Calamity in management education

According to experts, “Management Institutions have grown in quantity, but not in quality, and contributed too little to our kind of economy.”

Management Education in India is facing a calamity. The mushrooming of Management Institutes is worsening to help the enlargement of the crisis? And, how sensitive are these institutions and authorities concerned to the problems and challenges that have already started bothering it?

The challenges before management education, or rather managing management education in comparison to the demands posed by the industry and other socio-economic and cultural factors, need to be properly analysed and understood from an altogether fresh approach, from expert opinion.

With the concept with which management education was introduced in the country more than 25 years old, experts have an opinion that it is time to respond to the changes that have not only brought developments and progress in various fields, but also changed old philosophy.

Management education is passing through a critical phase. There is a crisis of identity, character and quality. This is the apt time to discuss and deliberate the matter by taking stock of the situation.

Too many attractive, lucrative and competent jobs are chasing very few individuals, who are highly talented, skilled and dynamic. An average student finds it difficult to sail through the acid tests of the corporate sector. The element of professionalism, an important ingredient towards building managers, is not taught by institutions imparting management education. Communications skill for students from rural areas is like climbing the Himalayas, he opined.

Commercialization

Like professional education, management education to has become a saleable product. More than 4,000 institutions have emerged in the country in management education landscape.

The origin of management education dates back to ancient times. It is a unique art developed by mankind along its evolution journey. Management education is an offshoot of the industrial revolution which created the factory system, thereby providing a ledge to the art of management. In the Indian subcontinent, management education has come over a period of past 50 years, whereas Europeans are teaching this education since the last 400 years.

Due to the slow rate of economic growth after independence till 1990 the opportunities created by industry were too few. Globalization gave a big enhance to the economy while the service sector came to dominate other sectors. This has necessitated the demand for management education.

The Indian landscape of management education is composed of the following:

The IIMs (Indian Institutes of Management) top the list which pick the very best. Management institutes affiliated to universities, autonomous institutions approved by the All India Council for Technical Education, institutions without the approval of AICTE, and foreign universities are also offering degree and postgraduate degrees in India.

AICTE’s responsibility:

According to AICTE data the number of institutions imparting management education mushroomed in just five years. The question arises is that: Why was permission given to so many institutions?
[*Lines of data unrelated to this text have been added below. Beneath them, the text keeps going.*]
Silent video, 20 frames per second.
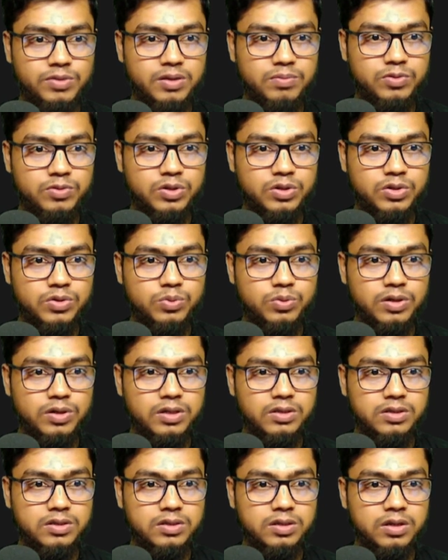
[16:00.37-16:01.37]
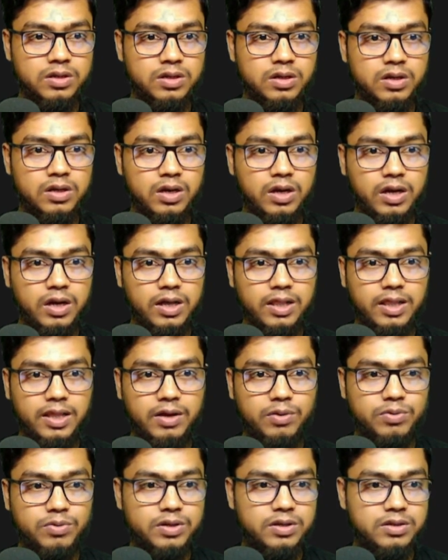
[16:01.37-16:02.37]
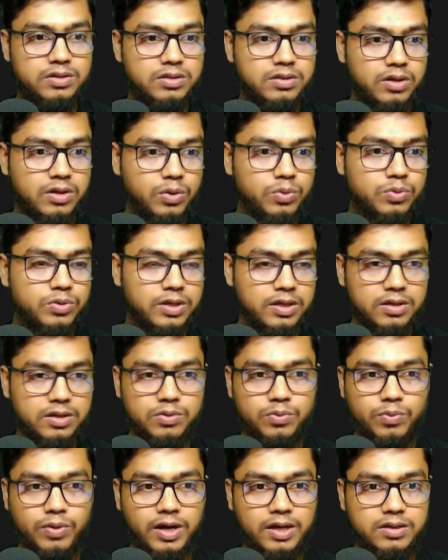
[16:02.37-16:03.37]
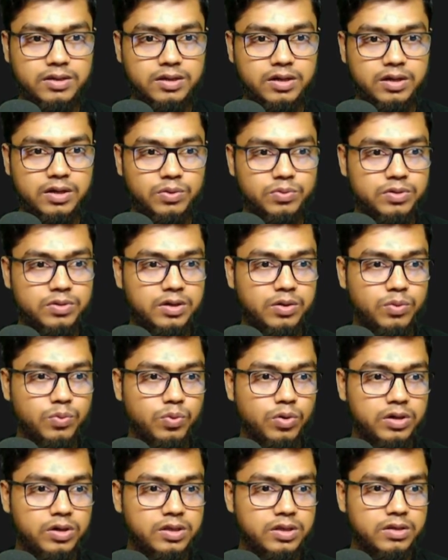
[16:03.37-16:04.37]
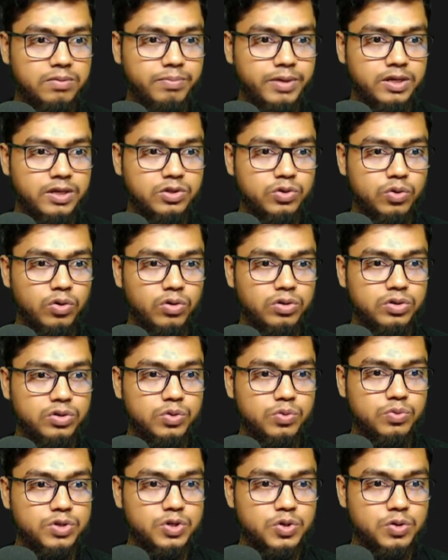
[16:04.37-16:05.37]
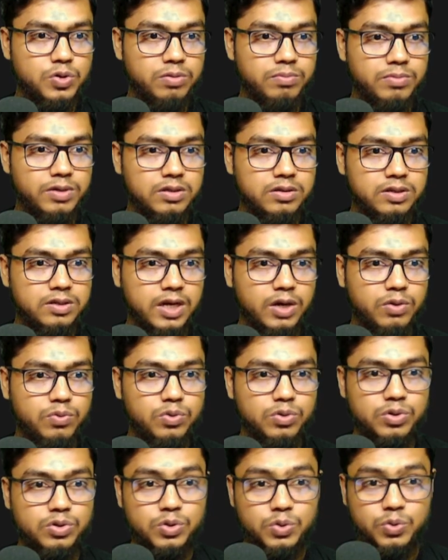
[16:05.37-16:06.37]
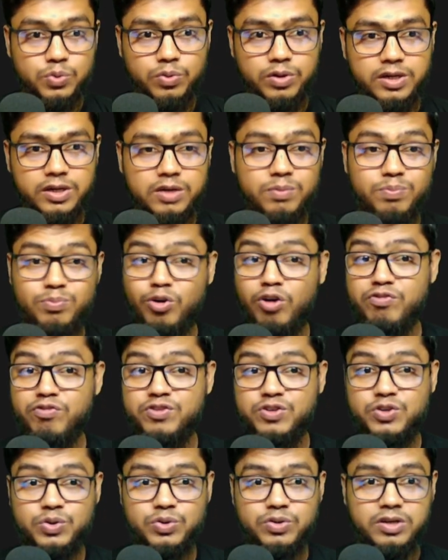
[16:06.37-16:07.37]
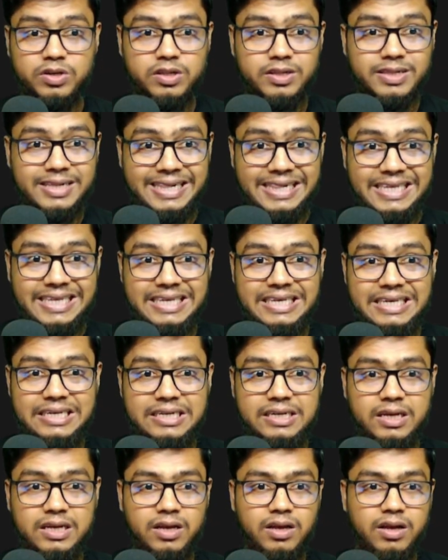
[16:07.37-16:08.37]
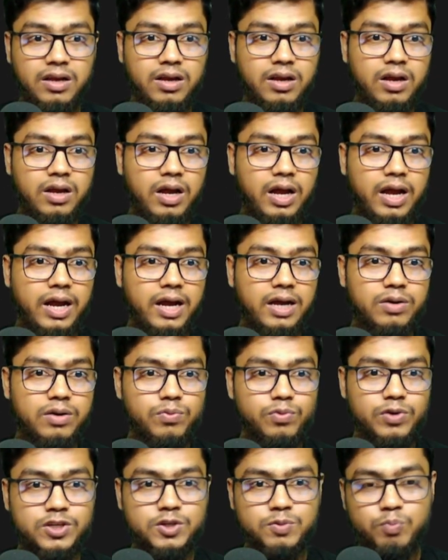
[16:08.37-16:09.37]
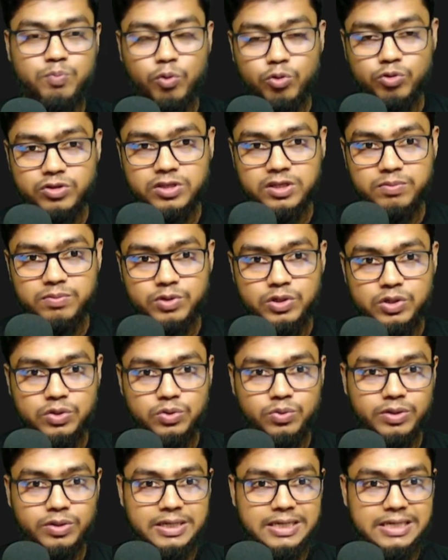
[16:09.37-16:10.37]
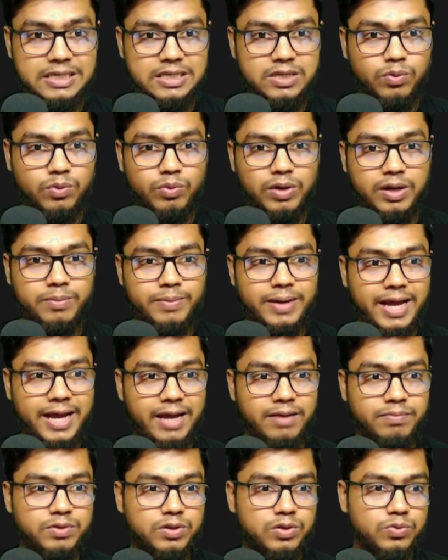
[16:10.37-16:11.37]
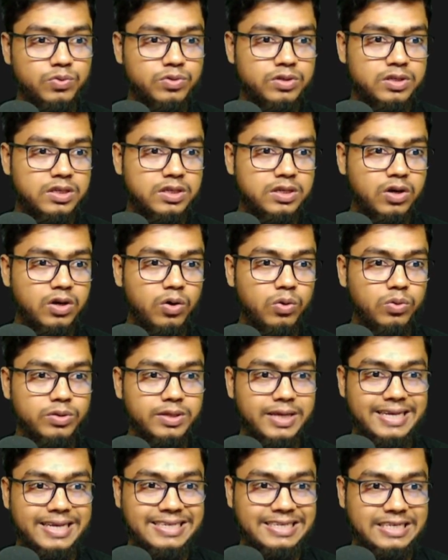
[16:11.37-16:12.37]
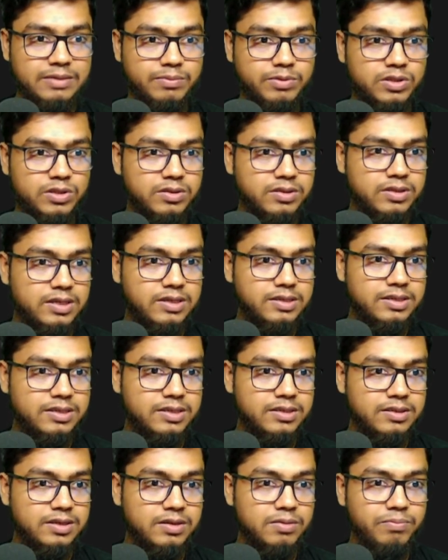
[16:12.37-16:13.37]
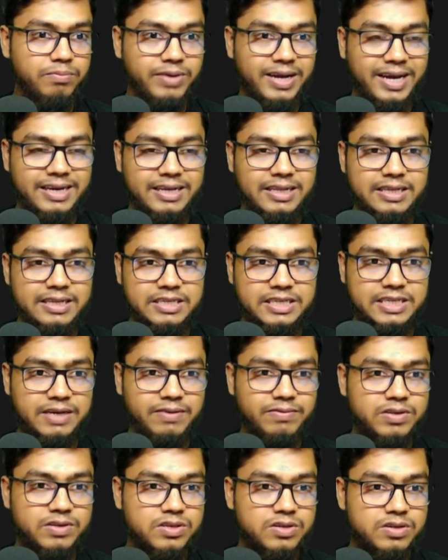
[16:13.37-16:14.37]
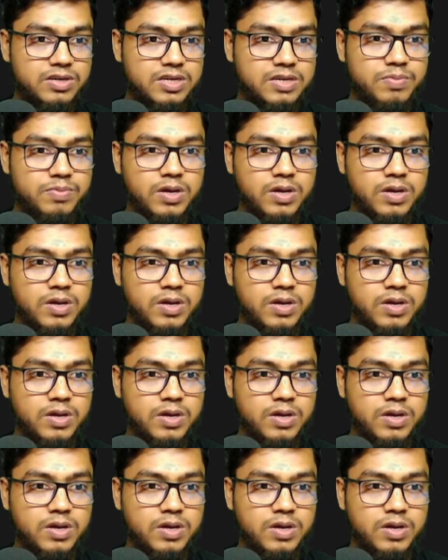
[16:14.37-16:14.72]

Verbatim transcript: request allowance. Okay, right now they are working based on your requirements. I will create a professional, clean and responsive to-do list web app using only HTML, CSS and vanilla JavaScript.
In the last five years, the AICTE, by granting permission to more institutions, also allowed increase in the intake of students by more than 300 per cent, which has also been indicated in the hand book (see table). Thus, these figures reveal that the AICTE adopted a quantitative expansion strategy but paid inadequate attention to quality of management education.

Experts feel that AICTE’s policy is liberal in according permission to start institutions and increase intake.

Secondly, institutions enter the management education scenario with the intention of making quick profits as against contributing their bit to the field with some genuine concern.

Thirdly, institutions imparting management education negated quality and concentrated on quantity.

Fourthly, there are lapses in curriculum up gradation and banking on some core subjects and niche electives added to the problems.

The element of ‘skill quotient’ is not appropriately addressed to add value to the education. Faculty members with industrial experience are less in numbers to share their expertise.

Interestingly, the former Chairman of the University Grant Commission, Arun Nigavekar, who addressed delegates at a seminar, observed that under the changed circumstances it becomes inevitable to shun the old curriculum in management education and prepare CEOs by directing them to set goals and develop necessary skills to pursue them.